# 650d



## Lude (3. Dezember 2011)

moin


kann mir jemand sagen ob dieser lüfter Caseking.de » Lüfter » Cooler Master » Cooler Master 200mm MEGA Flow FAN - Blue (dann natürlich ohne led ) in das corsair 650 passt. vorne wie oben? wenn man den einen hdd käfig ausbaut und den anderen auf den boden direkt vor das nt setzt müsste das doch locker passen vorne oder!!??


die original lüfter sind nämlich mal reine krawallbrüder 


mfg


----------



## Abductee (3. Dezember 2011)

wo hast du denn vor dem netzteil platz für einen 200mm lüfter?

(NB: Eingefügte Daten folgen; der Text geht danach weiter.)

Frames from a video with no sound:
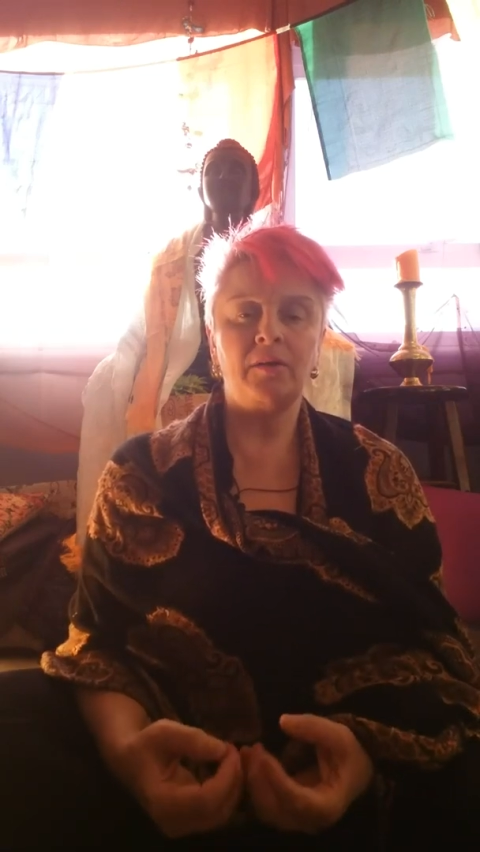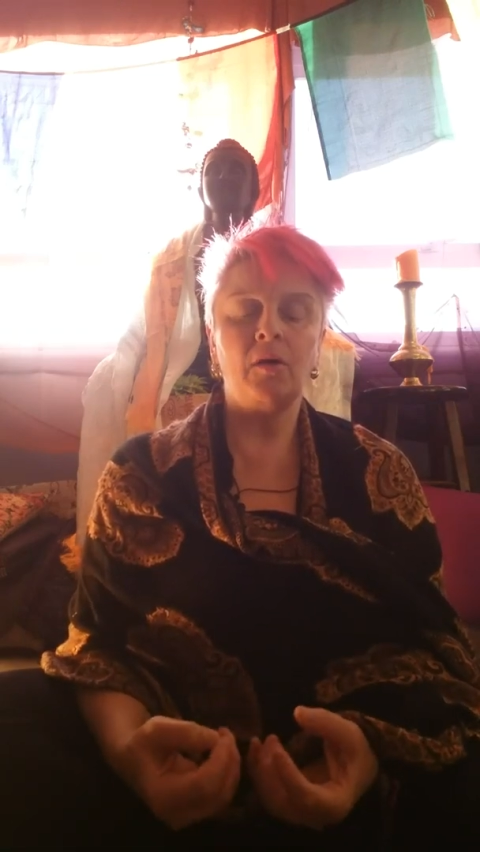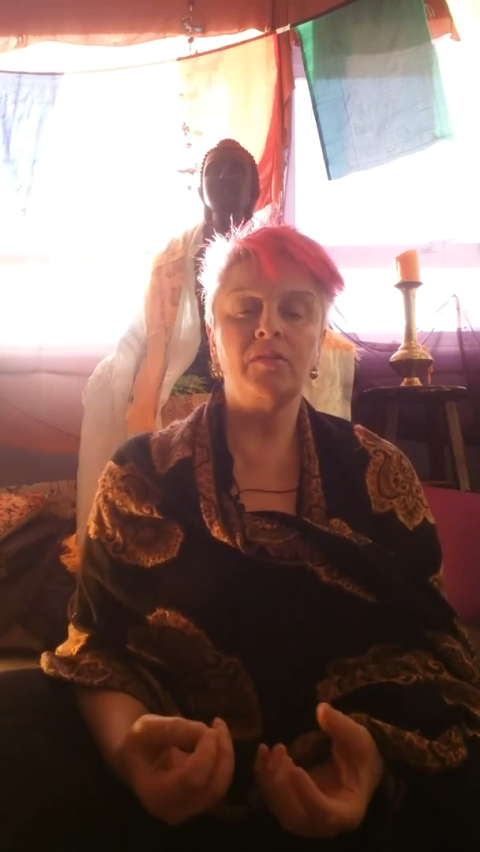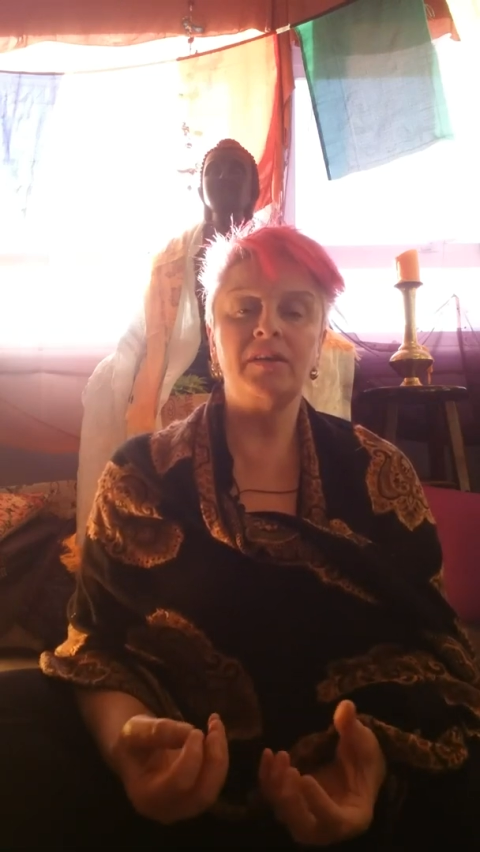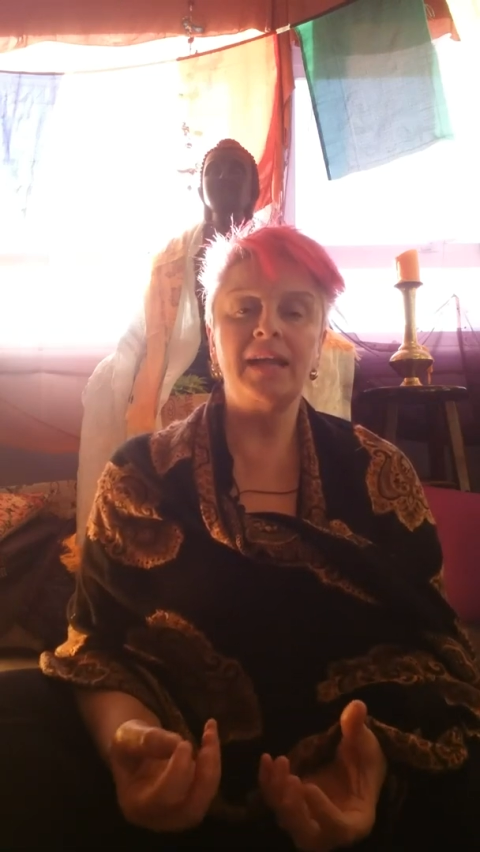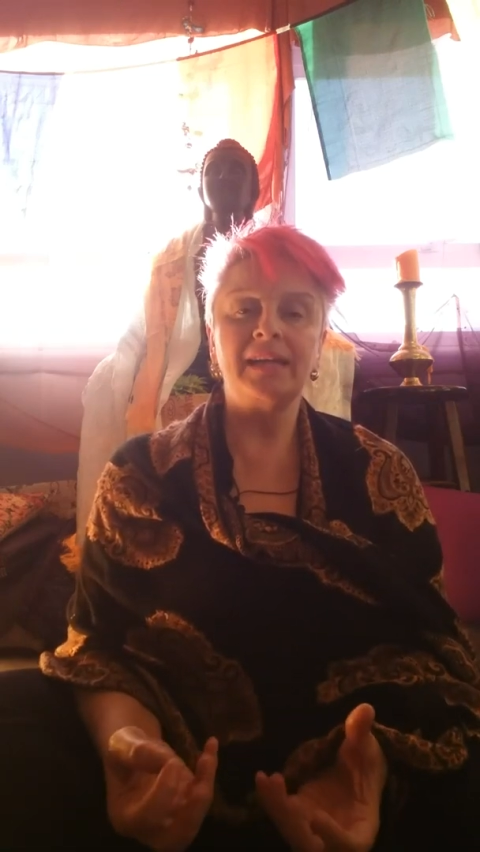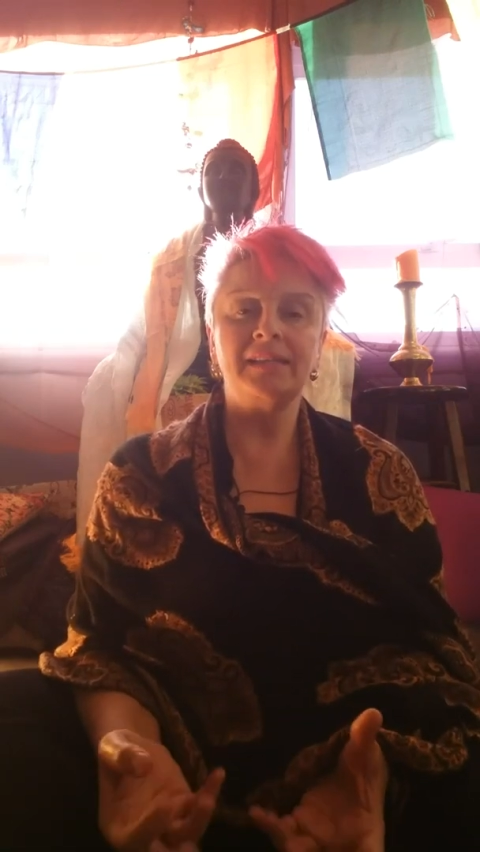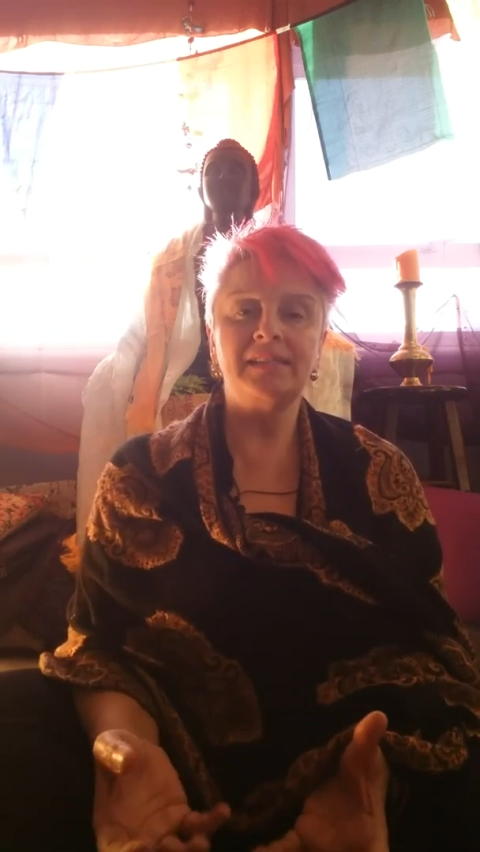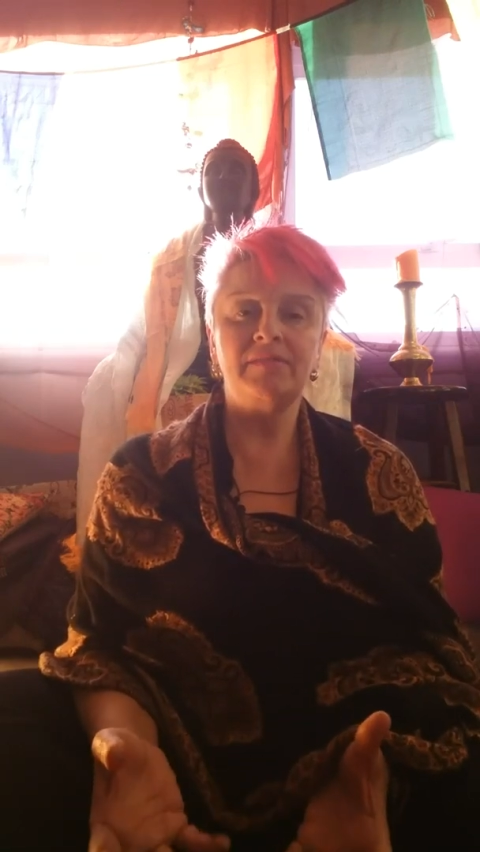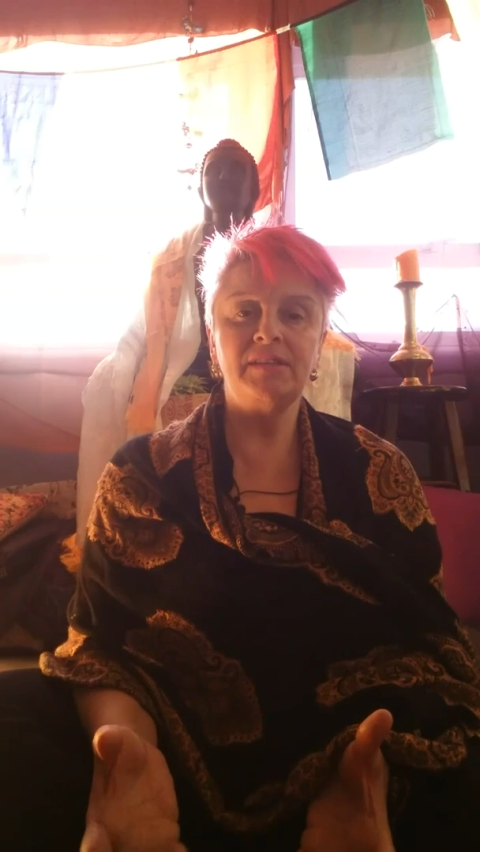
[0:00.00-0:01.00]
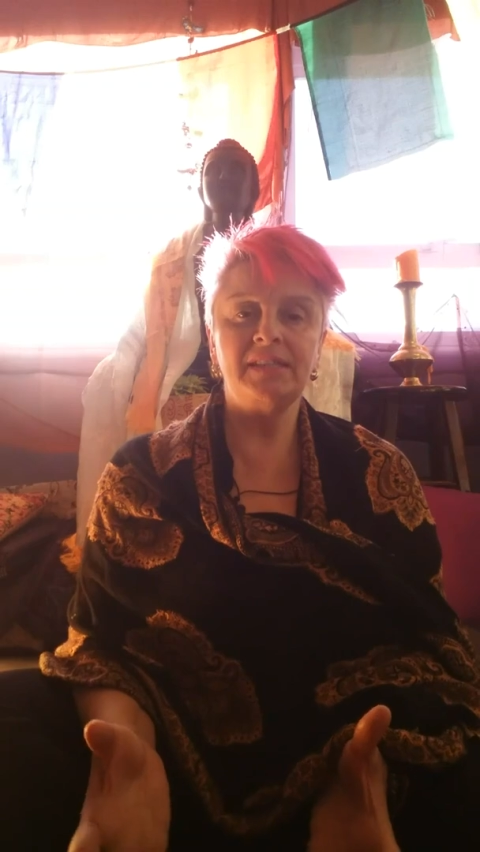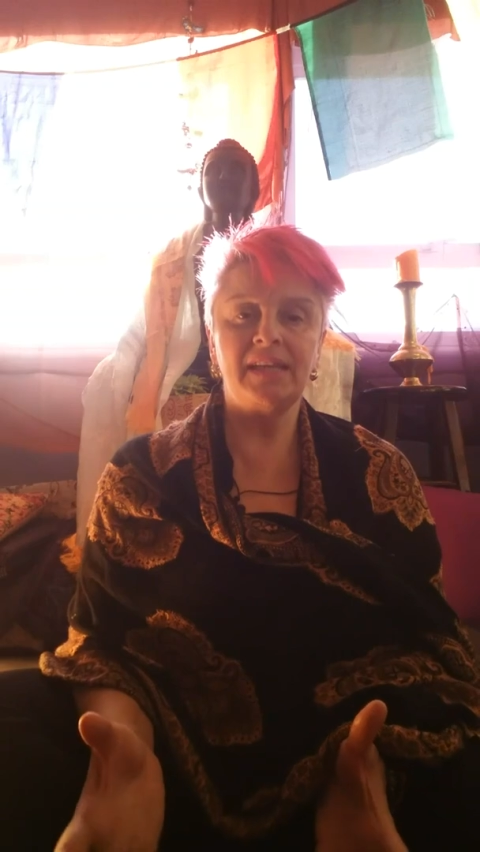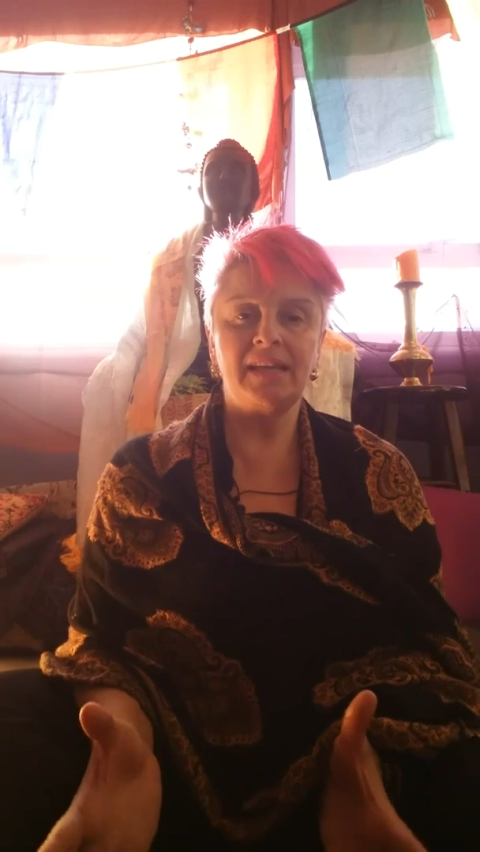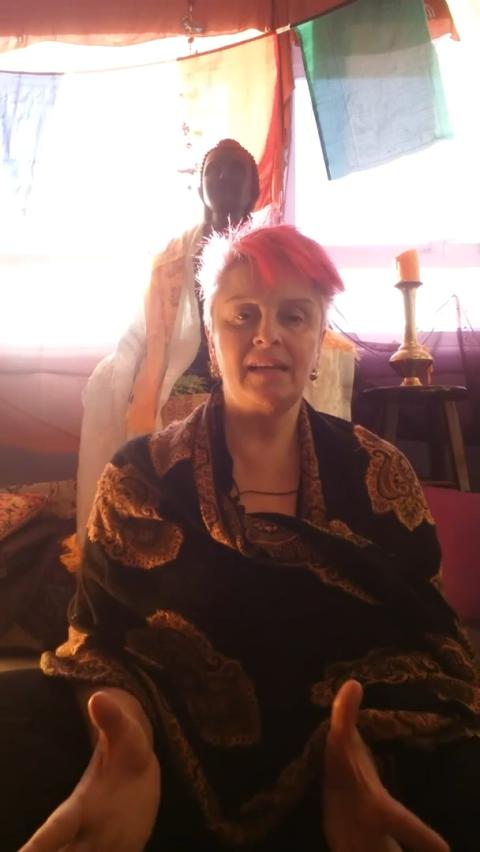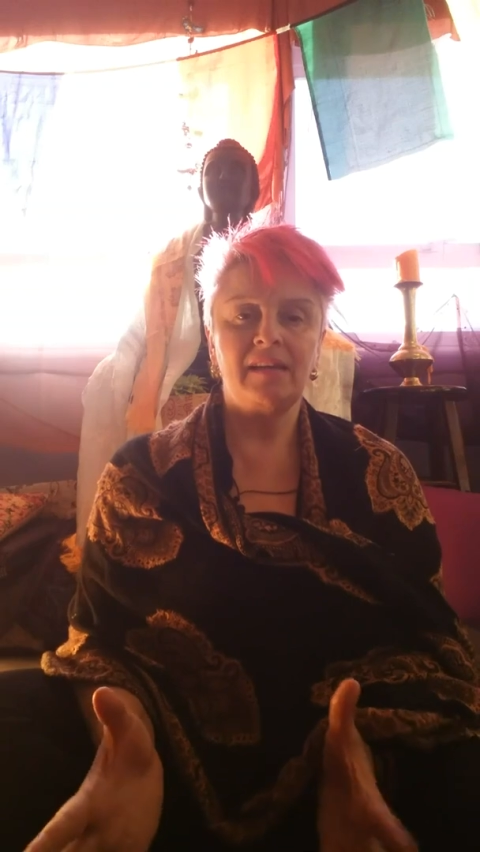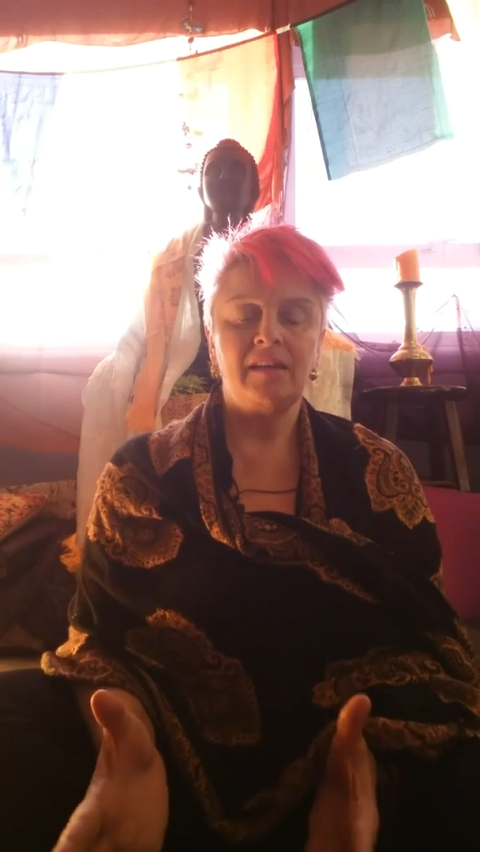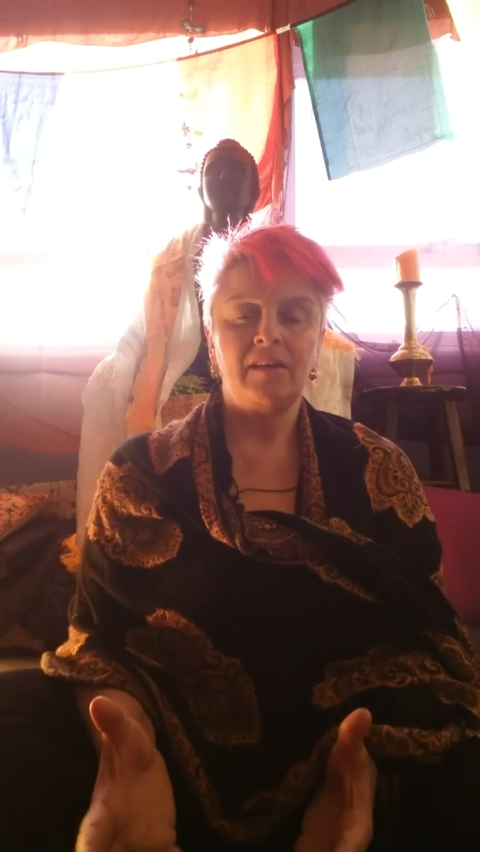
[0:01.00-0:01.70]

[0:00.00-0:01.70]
and all the negativity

oben passt der lüfter sicher, vorne passt er auch.
ist ja ein ganz normaler 200er einbauplatz ohne spezialbohrungen oder dergleichen.
drehzahlgedrosselt sind die originalen 200mm lüfter von corsair aber noch ok.
ich hör meinen gedrosselt auf 450rpm überhaupt nicht.


----------



## Dr Bakterius (3. Dezember 2011)

Ich sehe da kein Problem, den im Deckel oder in der Front zu verbauen, die Lüfter haben die passenden Bohrungen und sind auch beidseitig montierbar. Sehr weit gedrosselt sind die Originale auch erträglich


----------



## Lude (3. Dezember 2011)

hääääääääää ne doch nicht den lüfter vor dem nt sondern einen der beiden hdd käfige!! den anderen nicht verbaut. dann sollte doch auch für nen 200 lüfter der 30mm tief ist platz sein oder? denn da war doch irgendwas von wgen gehen nur 20mm tiefe lüfter oder irre ich mich da?


mfg


----------



## Dr Bakterius (3. Dezember 2011)

Den oberen Käfig entfernen, den anderen kann man direkt vor dem Netzteil verbauen. Entsprechende Aussparungen und Haken sind ja vorhanden.
Hier mal das Beispiel:




			Dieser Inhalt steht nur eingeloggten Mitgliedern zur Verfügung.
        

 


			Dieser Inhalt steht nur eingeloggten Mitgliedern zur Verfügung.


----------



## Lude (3. Dezember 2011)

jo das habe ich ja auch schon so gemacht. ich glaube wir reden hier mal sowas von aneinander vorbei 

die frage ist ja passt dann vorne ein 200mm lüfter der 30mm tief ist wie z.b. dieser: Caseking.de » Lüfter » Cooler Master » Cooler Master 200mm MEGA Flow FAN - Blue

hier im forum und auch wo anders ist immer die rede von xigmaltek und bitfenix lüftern in 200mm weil die nur 20mm tief sind wie der original lüfter halt auch. angeblich passen nur diese was ich aber nicht glaube wenn ich mir den platz anschaue der entsteht wenn man das mit den hdd käfigen so macht wir das ja nun schon geklärt habern ().


mfg

und dennoch danke für die bilder!! aber putzen könntest mal in deinem gehäuse


----------



## Bluebeard (3. Dezember 2011)

Im Deckel kann es zwecks der Aussparrungen zu Platzproblemen kommen - in der Front müssen beide Festplattenkäfige weichen wenn man "dickere" Lüfter montieren möchte als 200x20mm


----------



## Lude (3. Dezember 2011)

ok also geht!!! das ja schon mal gut zu wissen. aber wo verdammte sche.... kriegt man nun diesen coolermaster megaflow lüfter in schwarz her!!?? alle shops die ich bis jetzt durchforstet habe haben das ding nur in blauer oder roter beleuchtung . ich brauch das ding in schwarz 



mfg


----------



## Lude (13. Dezember 2011)

sooooo hat etwas gedauert aber habe nun die coolermaster megaflow lüfter in schwarz. passen einwandfrei!! und das wichtigste endlich ruhe soweit es halt mit einer luftkühlung geht . hinten ist nun auch noch nen noiseblocker m12 s2 verbaut. ein echter traum das teil. da merkt man die qualität nicht nur im geldbeutel sondern auch beim anfassen und betrieb.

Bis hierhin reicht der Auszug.